Eerder deze week richtte OSB een brief aan de onderhandelaars van de kabinetsformatie, donderdag reageert SIEV. In het wensenlijstje van OSB ontbreekt volgens SIEV namelijk het pensioen: “Schoonmaken is zeker aan te merken als zwaar werk. Weinigen die op jonge leeftijd begonnen zijn, halen het pensioen in deze functie.”

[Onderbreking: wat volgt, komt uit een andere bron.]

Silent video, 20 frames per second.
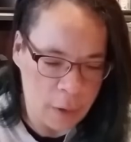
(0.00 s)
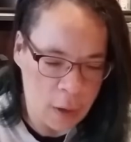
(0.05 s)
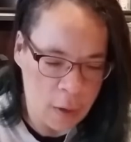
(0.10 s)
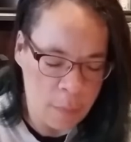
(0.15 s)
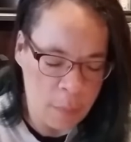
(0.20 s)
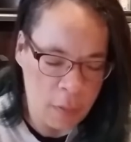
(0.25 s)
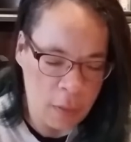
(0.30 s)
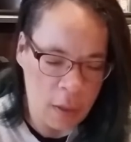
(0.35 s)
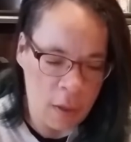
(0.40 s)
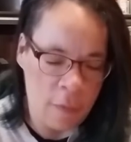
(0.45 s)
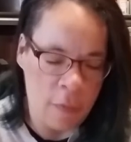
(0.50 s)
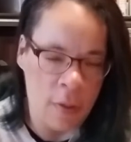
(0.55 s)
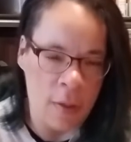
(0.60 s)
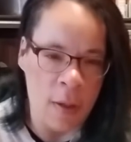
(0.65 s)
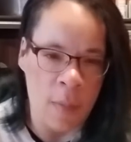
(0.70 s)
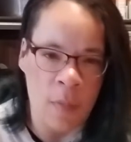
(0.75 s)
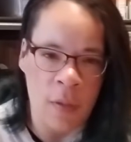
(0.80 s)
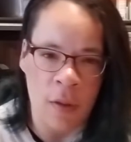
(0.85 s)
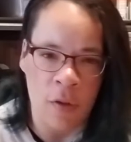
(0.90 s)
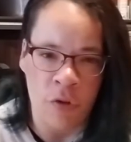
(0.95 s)
believe
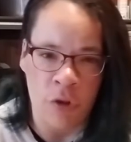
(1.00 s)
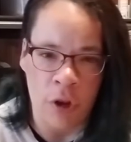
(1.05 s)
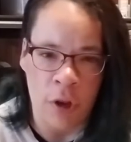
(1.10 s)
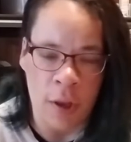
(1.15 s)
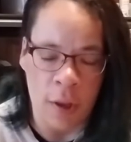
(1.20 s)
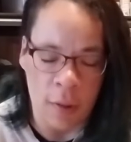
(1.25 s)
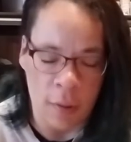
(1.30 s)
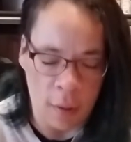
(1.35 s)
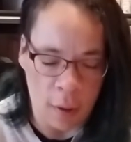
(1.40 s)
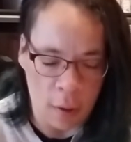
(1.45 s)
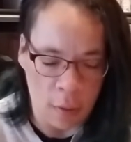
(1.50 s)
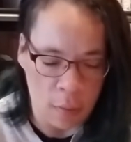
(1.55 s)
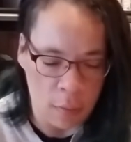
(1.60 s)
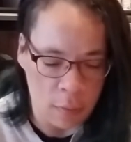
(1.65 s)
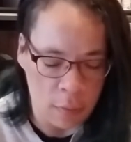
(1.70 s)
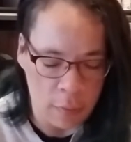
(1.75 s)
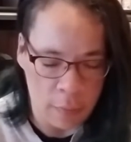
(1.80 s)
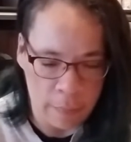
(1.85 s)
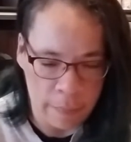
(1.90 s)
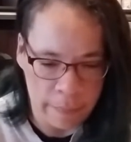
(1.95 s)
it's MCG
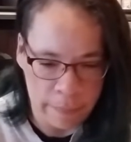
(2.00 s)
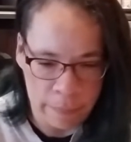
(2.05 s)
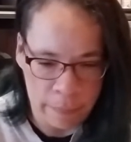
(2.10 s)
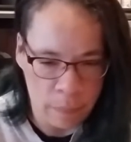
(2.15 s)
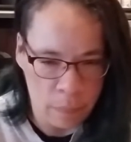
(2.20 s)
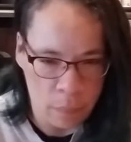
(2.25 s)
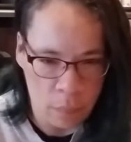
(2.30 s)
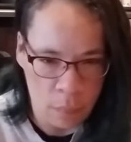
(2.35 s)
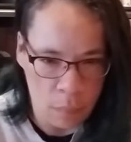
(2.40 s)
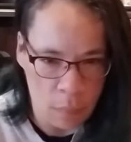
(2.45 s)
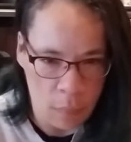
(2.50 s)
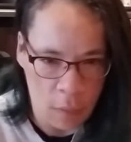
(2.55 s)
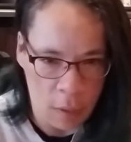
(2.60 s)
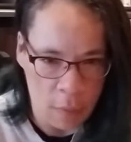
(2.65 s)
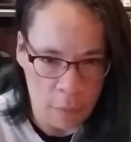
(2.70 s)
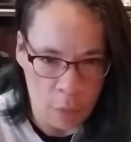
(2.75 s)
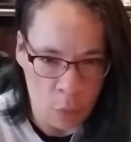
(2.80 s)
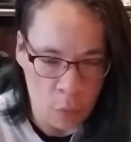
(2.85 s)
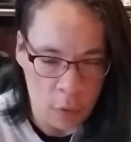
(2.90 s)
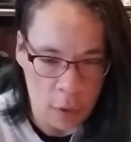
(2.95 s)
Textiles
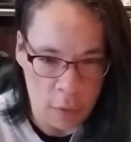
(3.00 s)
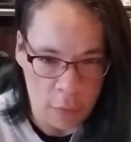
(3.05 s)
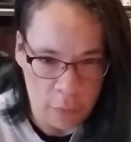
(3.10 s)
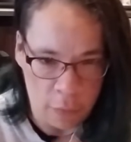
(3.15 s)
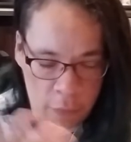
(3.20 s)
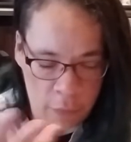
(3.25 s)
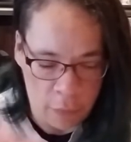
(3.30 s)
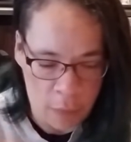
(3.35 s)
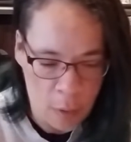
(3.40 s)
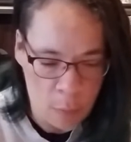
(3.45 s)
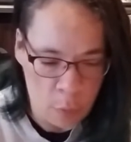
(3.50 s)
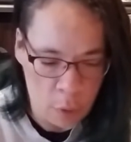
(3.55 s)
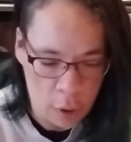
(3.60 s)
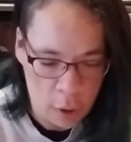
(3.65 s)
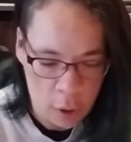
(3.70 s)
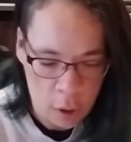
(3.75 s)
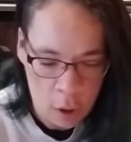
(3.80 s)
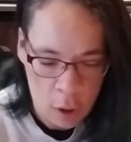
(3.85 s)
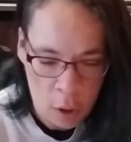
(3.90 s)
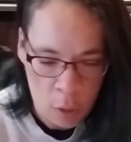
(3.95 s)
even weave
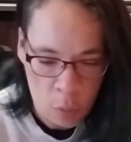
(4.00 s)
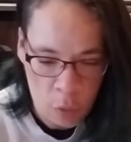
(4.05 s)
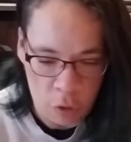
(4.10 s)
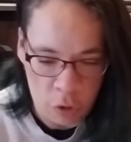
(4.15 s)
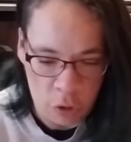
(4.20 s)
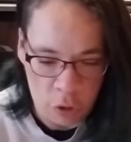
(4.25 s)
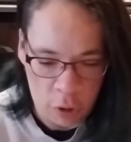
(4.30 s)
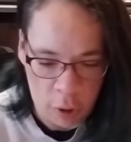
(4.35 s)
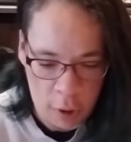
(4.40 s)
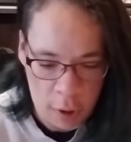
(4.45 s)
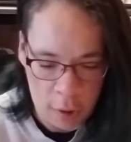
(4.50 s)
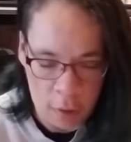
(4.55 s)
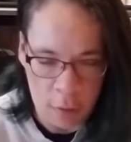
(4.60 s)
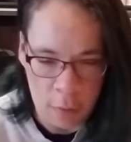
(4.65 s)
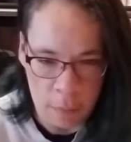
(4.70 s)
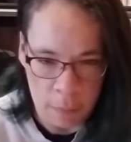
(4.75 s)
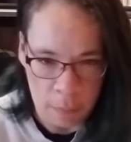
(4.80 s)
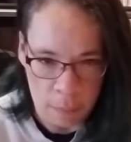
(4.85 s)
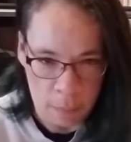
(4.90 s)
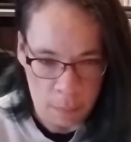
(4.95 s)
fabric, which
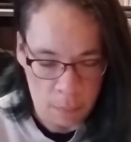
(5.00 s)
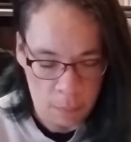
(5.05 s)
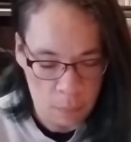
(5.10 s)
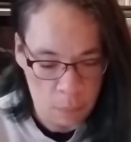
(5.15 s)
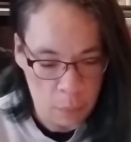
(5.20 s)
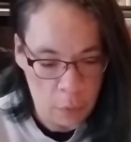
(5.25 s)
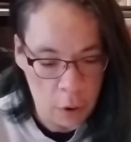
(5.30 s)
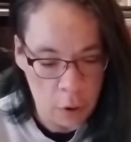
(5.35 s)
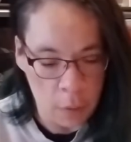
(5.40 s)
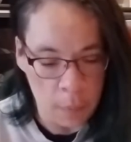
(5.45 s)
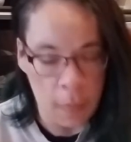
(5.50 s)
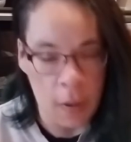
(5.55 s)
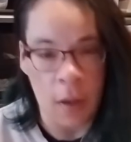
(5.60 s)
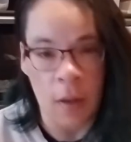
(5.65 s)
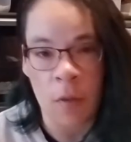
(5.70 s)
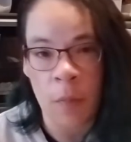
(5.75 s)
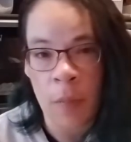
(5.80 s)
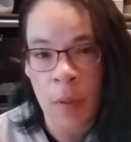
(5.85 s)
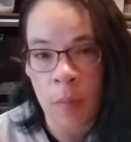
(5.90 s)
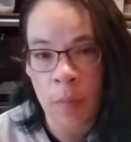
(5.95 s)
it's
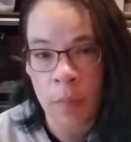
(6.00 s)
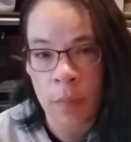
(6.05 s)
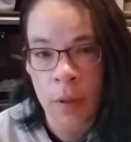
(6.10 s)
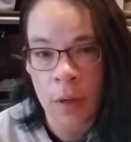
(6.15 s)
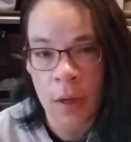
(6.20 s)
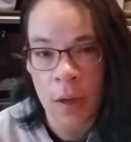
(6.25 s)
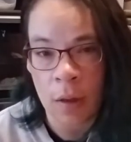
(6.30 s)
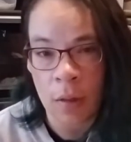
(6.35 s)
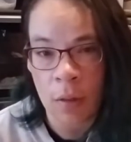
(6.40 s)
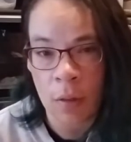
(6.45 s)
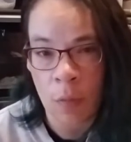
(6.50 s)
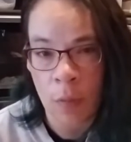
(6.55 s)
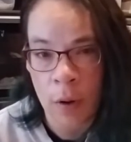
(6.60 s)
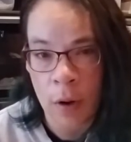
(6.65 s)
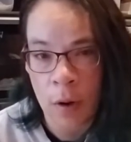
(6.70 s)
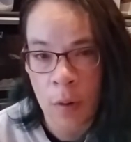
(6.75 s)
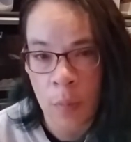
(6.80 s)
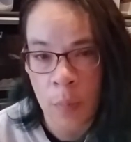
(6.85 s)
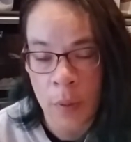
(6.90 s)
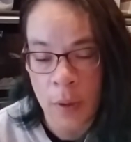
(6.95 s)
probably not
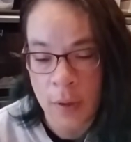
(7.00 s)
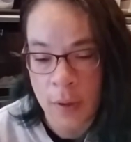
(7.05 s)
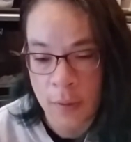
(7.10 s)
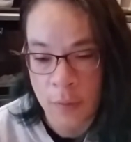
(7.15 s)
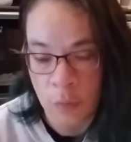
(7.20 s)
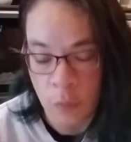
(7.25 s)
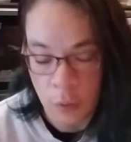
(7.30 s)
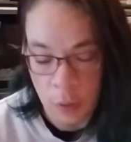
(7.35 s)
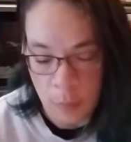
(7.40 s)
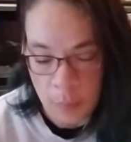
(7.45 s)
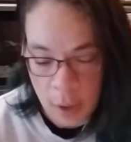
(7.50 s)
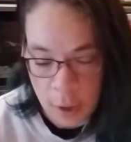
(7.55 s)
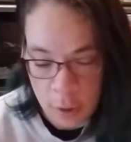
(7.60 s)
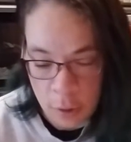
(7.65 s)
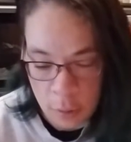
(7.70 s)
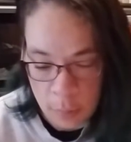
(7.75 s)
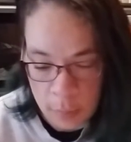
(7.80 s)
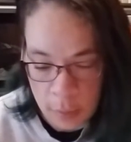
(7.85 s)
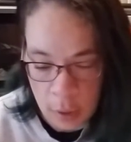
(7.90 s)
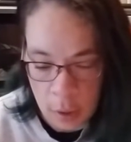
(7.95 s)
square, but it doesn't really
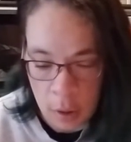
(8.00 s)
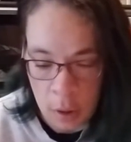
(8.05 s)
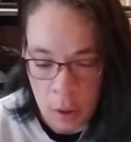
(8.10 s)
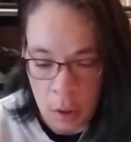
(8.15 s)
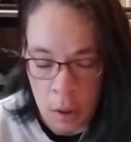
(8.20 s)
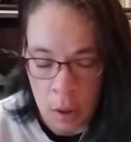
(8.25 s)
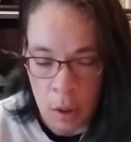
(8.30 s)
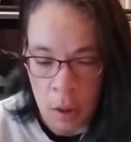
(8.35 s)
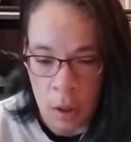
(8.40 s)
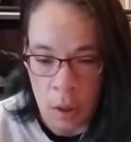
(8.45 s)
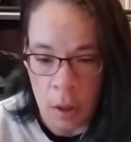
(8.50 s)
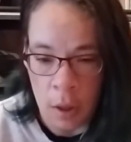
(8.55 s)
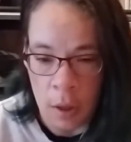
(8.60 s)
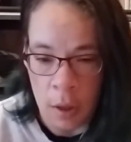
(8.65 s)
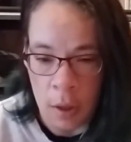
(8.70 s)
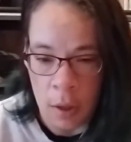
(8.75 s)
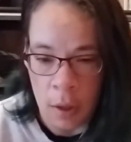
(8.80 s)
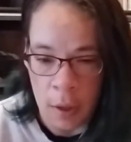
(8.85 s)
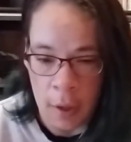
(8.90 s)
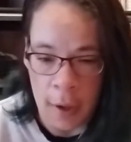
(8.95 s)
matter to me.
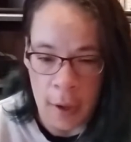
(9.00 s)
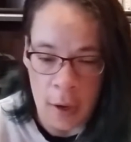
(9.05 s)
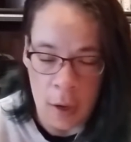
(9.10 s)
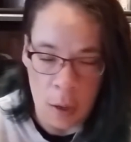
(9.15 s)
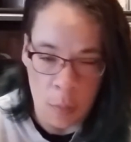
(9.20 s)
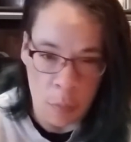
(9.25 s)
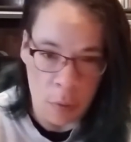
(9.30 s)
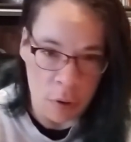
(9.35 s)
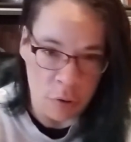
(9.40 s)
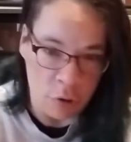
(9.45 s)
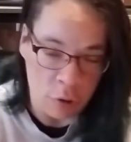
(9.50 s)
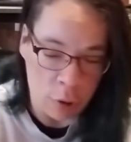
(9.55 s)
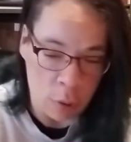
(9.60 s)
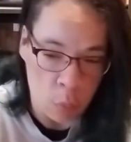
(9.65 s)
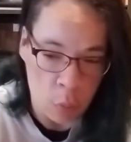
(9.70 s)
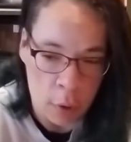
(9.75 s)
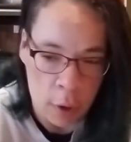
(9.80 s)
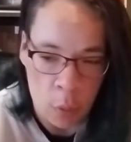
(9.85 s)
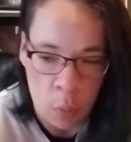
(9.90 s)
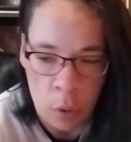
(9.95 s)
Again, a project
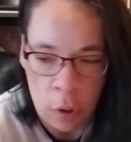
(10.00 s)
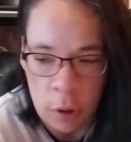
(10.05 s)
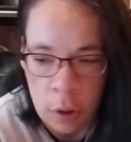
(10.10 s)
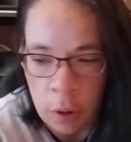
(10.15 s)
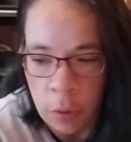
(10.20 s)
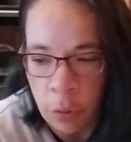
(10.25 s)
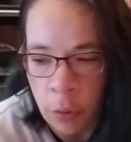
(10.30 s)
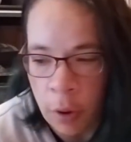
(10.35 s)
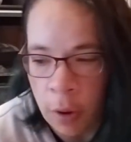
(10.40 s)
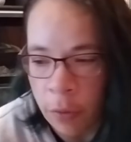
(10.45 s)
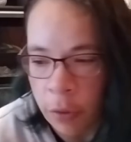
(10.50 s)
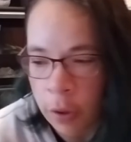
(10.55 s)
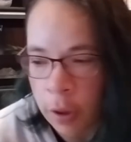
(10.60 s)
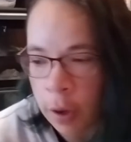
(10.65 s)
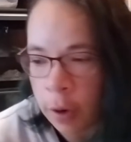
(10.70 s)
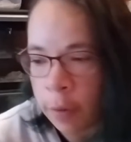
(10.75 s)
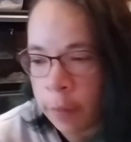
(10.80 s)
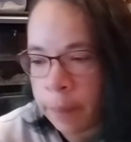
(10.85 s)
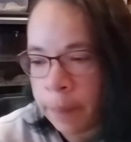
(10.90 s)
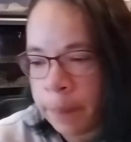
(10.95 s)
that will get worked on throughout the year.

SIEV wil een krachtig geluid laten horen over de zwaarte in beroepen in de schoonmaak: “Waarom slaat men in het traditionele rijtje de schoonmaakster, glazenwasser of gevelreiniger over, zo vragen wij ons af.” De brancheorganisatie is voorstander om de schoonmaakbranche aan te merken als zwaar werk met hoge fysieke belasting en de kans op een vroegtijdige uitval.
‘Fysiek op’
In een nieuwsbericht op de website van SIEV valt het volgende te lezen: “Waar mensen ver voor of na kantoortijd het pand schoonmaken, in weer en wind ramen wassen of gevels reinigen, in het weekend hotelkamers schoonmaken. Ook deze mensen zijn toe aan een eerdere mogelijkheid tot pensionering. Ook deze mensen zijn fysiek na hun 55ste op. En we kunnen deze mensen niet simpelweg omscholen of door laten stromen naar een andersoortige baan. Er zijn daarvoor teveel mensen die hiervoor in aanmerking gaan komen. En om deze mensen te laten doorstromen zou dat jongere mensen hun baan moeten gaan kosten.”
Niet afschepen
De branchevereniging pleit ervoor om voor de schoonmakers de mogelijkheid te scheppen om op een normale wijze het pensioen te halen. “En niet via de achterdeur, genaamd WIA, afgescheept te worden. Deze mensen hebben hun hele leven gewerkt en hebben ook recht op deze aanpassing van de pensioenleeftijd.” SIEV doelt hiermee onder andere op de ‘verloren generatie’. Deze generatie, geboren tussen 1961 en 1981, wordt geconfronteerd met de verhoging van de pensioenleeftijd zodat dat deze generatie hiervoor nog reparatiemogelijkheden heeft.
SIEV besluit: “Vandaar dit moreel appel voor alle betrokken partijen om de schoonmaakbranche mee te nemen in deze besluitvorming en pensioenen onderdeel te maken van het wensenlijstje.”